NHK札幌放送局

ブラックアウトの星空を忘れない

ほっとニュースweb

2021年9月3日(金)午後4時53分 更新

あなたはおぼえていますか? 星だけが輝く街を。3年前の胆振東部地震では道内のほぼ全域に及ぶ大規模停電、「ブラックアウト」が発生しました。怖いくらいにきれいな星空を見て、多くの人たちがカメラのレンズを向けました。「あの日の気持ちを忘れないでほしい」、ブラックアウトの星空はいま私たちに問いかけています。

きれいな星空 じわじわと恐怖に

当時、江別市の写真館でカメラマンの仕事していた津村明彦さん。地震から半日あまりが経ちましたが停電が続く中、周りの様子を見ようと外に出ると、今まで見たことがない星空が目に入ってきました。

9/6 20:10撮影・津村明彦さん
津村さん
「怖いのにきれいというか、きれいでわーっと思うんですけどそれと同時にこんなに見えちゃうんだ。どうして見えちゃっているんだろうということをゆっくり考えると、じわじわ恐怖にリアルな恐怖に思いました」

忘れたくない あの日の気持ち

時間がたつ中で星空を見上げたときに抱いた気持ちが薄れていくのを感じた津村さん。当時の写真を見ることであの日の気持ちが少しでもよみがえるのではないかと思い、写真展を開くことを考えました。

津村さん
「星を見ることでしか思い出せない独特の感覚があるんですよ/写真を見ることでそのときの気持ちを実感として思い出してもらえるかな」


津村さんは仲間に声をかけ、当日の星空の写真を集め始めました。さらにツイッターなどのSNSで写真をアップした人を探し、提供を呼びかけました。

家族の絆を大切に

津村さんの呼びかけに応じた1人、大学生(当時)の山口奈緒さん。
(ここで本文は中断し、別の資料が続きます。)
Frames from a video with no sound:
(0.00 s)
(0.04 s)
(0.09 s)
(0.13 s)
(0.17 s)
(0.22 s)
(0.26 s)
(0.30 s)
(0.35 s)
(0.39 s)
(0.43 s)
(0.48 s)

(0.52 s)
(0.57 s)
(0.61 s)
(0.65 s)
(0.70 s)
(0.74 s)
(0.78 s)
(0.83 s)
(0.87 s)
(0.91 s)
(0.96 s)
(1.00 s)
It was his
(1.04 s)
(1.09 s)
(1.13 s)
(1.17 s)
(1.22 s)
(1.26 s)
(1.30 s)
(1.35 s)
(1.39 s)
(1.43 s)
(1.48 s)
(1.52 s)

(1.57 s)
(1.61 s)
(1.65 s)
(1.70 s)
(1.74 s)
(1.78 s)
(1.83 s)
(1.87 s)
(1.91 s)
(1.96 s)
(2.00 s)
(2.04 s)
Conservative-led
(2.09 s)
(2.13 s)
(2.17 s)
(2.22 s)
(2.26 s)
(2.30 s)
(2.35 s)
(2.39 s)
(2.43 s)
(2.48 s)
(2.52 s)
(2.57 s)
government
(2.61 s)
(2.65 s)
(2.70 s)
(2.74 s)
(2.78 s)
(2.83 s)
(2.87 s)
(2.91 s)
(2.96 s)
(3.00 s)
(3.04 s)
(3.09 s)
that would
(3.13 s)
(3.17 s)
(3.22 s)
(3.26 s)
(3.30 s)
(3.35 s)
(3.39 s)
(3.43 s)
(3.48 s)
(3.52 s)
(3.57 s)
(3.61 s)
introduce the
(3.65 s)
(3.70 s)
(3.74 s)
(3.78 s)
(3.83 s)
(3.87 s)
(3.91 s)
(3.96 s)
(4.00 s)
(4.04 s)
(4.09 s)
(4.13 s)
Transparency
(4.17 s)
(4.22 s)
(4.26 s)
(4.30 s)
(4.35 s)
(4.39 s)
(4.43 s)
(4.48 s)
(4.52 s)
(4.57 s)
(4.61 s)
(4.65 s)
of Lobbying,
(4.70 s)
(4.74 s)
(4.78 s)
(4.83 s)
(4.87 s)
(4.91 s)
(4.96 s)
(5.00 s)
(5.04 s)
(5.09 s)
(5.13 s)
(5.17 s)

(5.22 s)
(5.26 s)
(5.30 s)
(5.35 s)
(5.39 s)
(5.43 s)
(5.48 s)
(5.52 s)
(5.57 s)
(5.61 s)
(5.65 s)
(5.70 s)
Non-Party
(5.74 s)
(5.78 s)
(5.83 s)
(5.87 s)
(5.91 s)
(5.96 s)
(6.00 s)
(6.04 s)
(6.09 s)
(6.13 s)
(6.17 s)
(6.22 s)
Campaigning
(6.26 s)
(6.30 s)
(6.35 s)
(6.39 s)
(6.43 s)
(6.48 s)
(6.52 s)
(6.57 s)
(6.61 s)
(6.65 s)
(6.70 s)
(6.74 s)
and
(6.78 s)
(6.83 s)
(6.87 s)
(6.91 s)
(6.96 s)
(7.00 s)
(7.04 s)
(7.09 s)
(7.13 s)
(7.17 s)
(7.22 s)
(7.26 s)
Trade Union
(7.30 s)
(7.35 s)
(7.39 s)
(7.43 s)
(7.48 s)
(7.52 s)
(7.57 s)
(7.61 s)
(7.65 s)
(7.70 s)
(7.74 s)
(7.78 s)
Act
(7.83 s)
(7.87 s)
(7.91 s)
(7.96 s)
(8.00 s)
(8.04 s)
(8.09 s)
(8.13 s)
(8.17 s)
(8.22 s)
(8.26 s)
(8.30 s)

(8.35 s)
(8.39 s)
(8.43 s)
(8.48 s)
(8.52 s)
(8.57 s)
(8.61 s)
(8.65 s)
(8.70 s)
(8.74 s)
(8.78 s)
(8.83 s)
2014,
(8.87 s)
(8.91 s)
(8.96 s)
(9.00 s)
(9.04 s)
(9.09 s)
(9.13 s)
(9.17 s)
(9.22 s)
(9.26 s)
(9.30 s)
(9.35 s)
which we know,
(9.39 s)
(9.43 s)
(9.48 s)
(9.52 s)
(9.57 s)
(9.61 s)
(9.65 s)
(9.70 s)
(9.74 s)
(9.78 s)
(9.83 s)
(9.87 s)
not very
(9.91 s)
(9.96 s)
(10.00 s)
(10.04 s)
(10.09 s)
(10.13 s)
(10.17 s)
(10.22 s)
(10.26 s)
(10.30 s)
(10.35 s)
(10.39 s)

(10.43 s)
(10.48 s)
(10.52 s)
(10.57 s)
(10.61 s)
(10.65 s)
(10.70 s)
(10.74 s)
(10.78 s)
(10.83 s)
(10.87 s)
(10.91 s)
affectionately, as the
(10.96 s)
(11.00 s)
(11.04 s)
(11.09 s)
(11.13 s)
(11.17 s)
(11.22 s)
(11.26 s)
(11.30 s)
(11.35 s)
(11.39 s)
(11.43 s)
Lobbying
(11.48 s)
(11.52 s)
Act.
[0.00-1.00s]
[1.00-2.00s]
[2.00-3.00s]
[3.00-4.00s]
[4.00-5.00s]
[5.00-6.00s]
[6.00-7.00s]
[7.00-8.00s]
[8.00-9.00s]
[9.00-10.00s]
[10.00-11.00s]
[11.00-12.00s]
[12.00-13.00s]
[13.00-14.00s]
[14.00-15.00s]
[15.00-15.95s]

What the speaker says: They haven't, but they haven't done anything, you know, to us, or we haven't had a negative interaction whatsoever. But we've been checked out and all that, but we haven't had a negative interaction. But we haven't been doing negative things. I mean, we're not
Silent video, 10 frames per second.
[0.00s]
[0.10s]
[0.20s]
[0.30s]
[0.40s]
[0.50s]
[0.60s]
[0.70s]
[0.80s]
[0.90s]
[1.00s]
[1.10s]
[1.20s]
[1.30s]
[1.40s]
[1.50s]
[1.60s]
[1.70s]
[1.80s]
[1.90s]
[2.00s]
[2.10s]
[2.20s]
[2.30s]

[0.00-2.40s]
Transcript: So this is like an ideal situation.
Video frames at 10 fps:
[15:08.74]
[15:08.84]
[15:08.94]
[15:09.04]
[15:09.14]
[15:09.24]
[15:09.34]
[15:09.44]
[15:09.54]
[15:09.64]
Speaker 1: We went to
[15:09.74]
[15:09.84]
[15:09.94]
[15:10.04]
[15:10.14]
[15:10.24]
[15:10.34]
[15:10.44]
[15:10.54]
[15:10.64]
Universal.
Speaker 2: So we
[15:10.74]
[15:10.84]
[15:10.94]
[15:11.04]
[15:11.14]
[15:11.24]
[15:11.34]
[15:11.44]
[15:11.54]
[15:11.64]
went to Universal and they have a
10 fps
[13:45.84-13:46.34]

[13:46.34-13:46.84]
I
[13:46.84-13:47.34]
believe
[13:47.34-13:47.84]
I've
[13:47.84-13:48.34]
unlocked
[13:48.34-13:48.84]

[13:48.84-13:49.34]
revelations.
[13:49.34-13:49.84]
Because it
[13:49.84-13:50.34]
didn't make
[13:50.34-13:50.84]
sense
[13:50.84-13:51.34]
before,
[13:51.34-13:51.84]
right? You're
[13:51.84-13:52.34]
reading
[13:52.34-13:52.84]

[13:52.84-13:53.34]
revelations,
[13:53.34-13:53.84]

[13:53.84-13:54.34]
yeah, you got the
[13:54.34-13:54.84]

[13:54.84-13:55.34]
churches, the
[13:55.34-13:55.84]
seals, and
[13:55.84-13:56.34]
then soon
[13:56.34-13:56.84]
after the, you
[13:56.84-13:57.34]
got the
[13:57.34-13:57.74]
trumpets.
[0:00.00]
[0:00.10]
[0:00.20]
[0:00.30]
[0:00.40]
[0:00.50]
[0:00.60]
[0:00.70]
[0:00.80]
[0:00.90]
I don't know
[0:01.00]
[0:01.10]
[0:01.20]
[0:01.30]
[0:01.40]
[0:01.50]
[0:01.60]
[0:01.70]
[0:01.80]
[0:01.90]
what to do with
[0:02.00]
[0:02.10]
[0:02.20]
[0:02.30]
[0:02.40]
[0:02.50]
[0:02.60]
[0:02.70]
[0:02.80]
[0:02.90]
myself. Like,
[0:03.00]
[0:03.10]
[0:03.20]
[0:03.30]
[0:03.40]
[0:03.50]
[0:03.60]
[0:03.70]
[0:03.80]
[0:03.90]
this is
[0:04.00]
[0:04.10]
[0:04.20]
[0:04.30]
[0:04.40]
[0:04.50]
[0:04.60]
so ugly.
自宅の窓から見た星空があまりにも輝いていたので、外に出て近くの小学校で写真を撮影しました。

山口さん
「空にいっぱい流れ星が流れていました。田舎に行って見れたらすごい喜ぶものなのに、喜ばしい流れ星ではないと思いました、そのとき。」
9/6 21時ごろ撮影・山口奈緒さん

あの日、満天の星空に抱いた寂しい気持ち。しかし、今になって写真を見返すと、それだけではない気持ちを思い出します。

山口さん
「星とか見ると、1つの記憶じゃなくて、あのときにしてもらったこととか悲しかったこともうれしかったこともいろいろ考えると思うんですよ。」

山口さんが抱いた気持ちは身近な人とのつながりの大切さでした。星空の写真を見ることで改めてその時の地震のことを思い出してもらって、支え合った家族や友人との絆を思い出してもらえたらなと思っています。

山口さん
「地震の前とかはお母さんとかすごい長文で絵文字を使ってくれてたりしてたんですけど『ちょっとうるさいな』って思っちゃったりすることもありました。地震があってからはそれがあったかく感じます。『心配してくれているんだな』とか『絵文字とか多いのもうれしいし、かわいい』とそう思うようになりました。」

地震の半年後 『9.6の夜空』写真展開催

来場者たちは・・・
「これを見るだけでも、その日っていうのは思い出されますよね」
「思い出すんだけどさみしさじゃない思い出し方ができるっていうこの展示会はすごいすてきなことだと思います」
9/6 21時ごろ撮影・山口奈緒さん

あの日の気持ちをおぼえていますか?
ブラックアウトの星空はいまもわたしたちに問いかけています。